◆ **TASK**
Retype each line of the material exactly, please, skipping any picture in it.

◆ **INPUT DATA**
------------

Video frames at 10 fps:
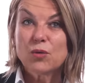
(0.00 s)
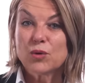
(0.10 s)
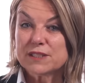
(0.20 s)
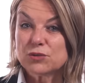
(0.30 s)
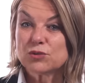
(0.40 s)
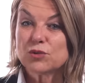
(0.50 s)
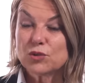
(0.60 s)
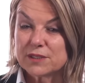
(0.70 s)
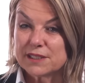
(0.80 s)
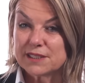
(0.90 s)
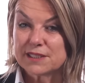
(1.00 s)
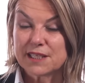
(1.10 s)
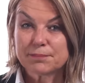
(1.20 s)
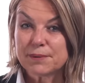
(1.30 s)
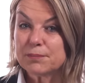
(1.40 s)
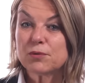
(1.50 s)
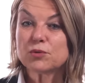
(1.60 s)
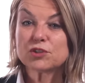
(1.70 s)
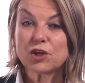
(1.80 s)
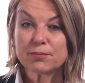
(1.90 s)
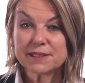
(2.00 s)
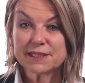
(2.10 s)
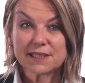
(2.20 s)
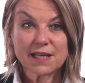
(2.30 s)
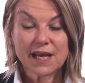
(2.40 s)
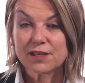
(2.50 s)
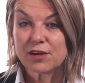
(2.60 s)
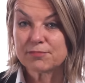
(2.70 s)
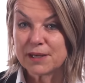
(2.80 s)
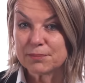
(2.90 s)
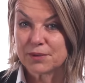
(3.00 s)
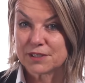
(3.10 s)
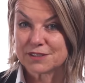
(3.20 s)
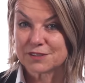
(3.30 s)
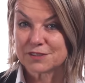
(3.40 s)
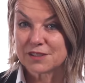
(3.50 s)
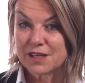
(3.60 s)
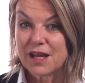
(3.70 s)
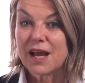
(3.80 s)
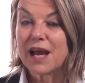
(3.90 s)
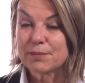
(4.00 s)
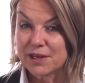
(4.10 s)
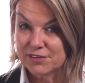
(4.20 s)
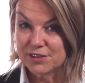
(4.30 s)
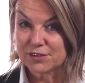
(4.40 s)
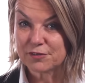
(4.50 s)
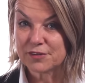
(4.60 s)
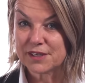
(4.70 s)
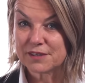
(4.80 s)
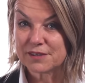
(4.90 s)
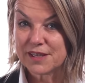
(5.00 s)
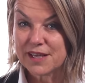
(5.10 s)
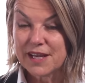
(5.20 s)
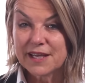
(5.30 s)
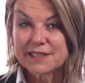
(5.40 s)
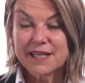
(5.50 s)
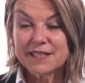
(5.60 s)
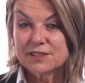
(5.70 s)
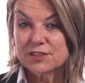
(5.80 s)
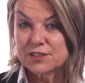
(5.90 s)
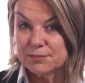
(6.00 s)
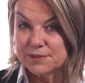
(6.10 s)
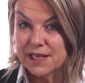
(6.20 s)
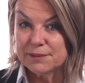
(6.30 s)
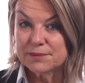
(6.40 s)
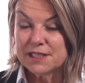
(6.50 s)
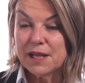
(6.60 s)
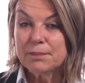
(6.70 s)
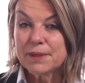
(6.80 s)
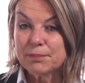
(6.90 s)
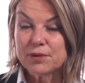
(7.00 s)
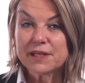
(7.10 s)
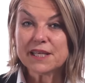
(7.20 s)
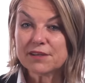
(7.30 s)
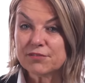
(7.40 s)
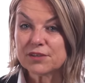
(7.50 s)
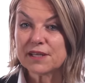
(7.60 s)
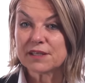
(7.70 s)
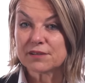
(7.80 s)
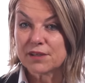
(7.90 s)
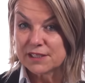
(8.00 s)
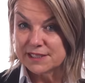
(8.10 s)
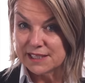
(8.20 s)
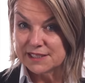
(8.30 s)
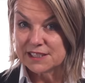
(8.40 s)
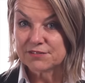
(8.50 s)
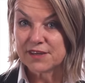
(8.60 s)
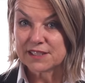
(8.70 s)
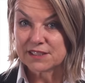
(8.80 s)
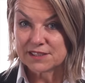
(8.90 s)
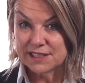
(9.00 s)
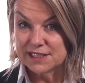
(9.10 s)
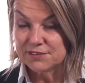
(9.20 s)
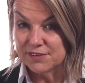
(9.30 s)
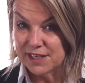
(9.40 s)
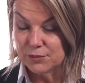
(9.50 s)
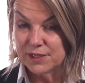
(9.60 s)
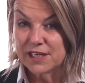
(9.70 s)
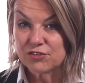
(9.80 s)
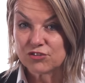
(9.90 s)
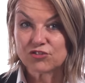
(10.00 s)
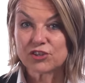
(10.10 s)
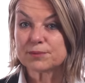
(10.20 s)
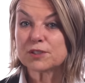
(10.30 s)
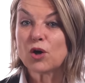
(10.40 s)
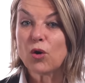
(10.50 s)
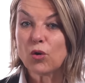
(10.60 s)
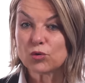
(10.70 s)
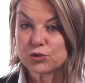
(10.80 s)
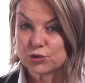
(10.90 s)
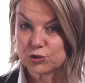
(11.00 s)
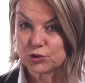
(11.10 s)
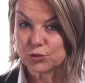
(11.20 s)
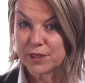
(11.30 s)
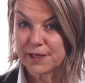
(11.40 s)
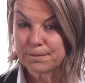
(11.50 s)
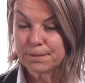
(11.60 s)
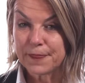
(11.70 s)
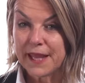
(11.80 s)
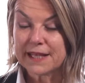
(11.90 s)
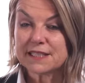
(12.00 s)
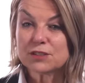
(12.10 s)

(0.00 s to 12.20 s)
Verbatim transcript: was to notice that people would come and say, I love my partner, I'm having an affair. That sometimes people, even in satisfac- satisfying relationships, also stray. And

------------

◆ **RESULT OF THIS TASK**
Video frames at 10 fps:
(0.00 s)
(0.10 s)
(0.20 s)
(0.30 s)
(0.40 s)
(0.50 s)
(0.60 s)
(0.70 s)
(0.80 s)
(0.90 s)
(1.00 s)
(1.10 s)
(1.20 s)
(1.30 s)
(1.40 s)
(1.50 s)
(1.60 s)
(1.70 s)
(1.80 s)
(1.90 s)
(2.00 s)
(2.10 s)
(2.20 s)
(2.30 s)
(2.40 s)
(2.50 s)
(2.60 s)
(2.70 s)
(2.80 s)
(2.90 s)
(3.00 s)
(3.10 s)
(3.20 s)
(3.30 s)
(3.40 s)
(3.50 s)
(3.60 s)
(3.70 s)
(3.80 s)
(3.90 s)
(4.00 s)
(4.10 s)
(4.20 s)
(4.30 s)
(4.40 s)
(4.50 s)
(4.60 s)
(4.70 s)
(4.80 s)
(4.90 s)
(5.00 s)
(5.10 s)
(5.20 s)
(5.30 s)
(5.40 s)
(5.50 s)
(5.60 s)
(5.70 s)
(5.80 s)
(5.90 s)
(6.00 s)
(6.10 s)
(6.20 s)
(6.30 s)
(6.40 s)
(6.50 s)
(6.60 s)
(6.70 s)
(6.80 s)
(6.90 s)
(7.00 s)
(7.10 s)
(7.20 s)
(7.30 s)
(7.40 s)
(7.50 s)
(7.60 s)
(7.70 s)
(7.80 s)
(7.90 s)
(8.00 s)
(8.10 s)
(8.20 s)
(8.30 s)
(8.40 s)
(8.50 s)
(8.60 s)
(8.70 s)
(8.80 s)
(8.90 s)
(9.00 s)
(9.10 s)
(9.20 s)
(9.30 s)
(9.40 s)
(9.50 s)
(9.60 s)
(9.70 s)
(9.80 s)
(9.90 s)
(10.00 s)
(10.10 s)
(10.20 s)
(10.30 s)
(10.40 s)
(10.50 s)
(10.60 s)
(10.70 s)
(10.80 s)
(10.90 s)
(11.00 s)
(11.10 s)
(11.20 s)
(11.30 s)
(11.40 s)
(11.50 s)
(11.60 s)
(11.70 s)
(11.80 s)
(11.90 s)
(12.00 s)
(12.10 s)

(0.00 s to 12.20 s)
Verbatim transcript: was to notice that people would come and say, I love my partner, I'm having an affair. That sometimes people, even in satisfac- satisfying relationships, also stray. And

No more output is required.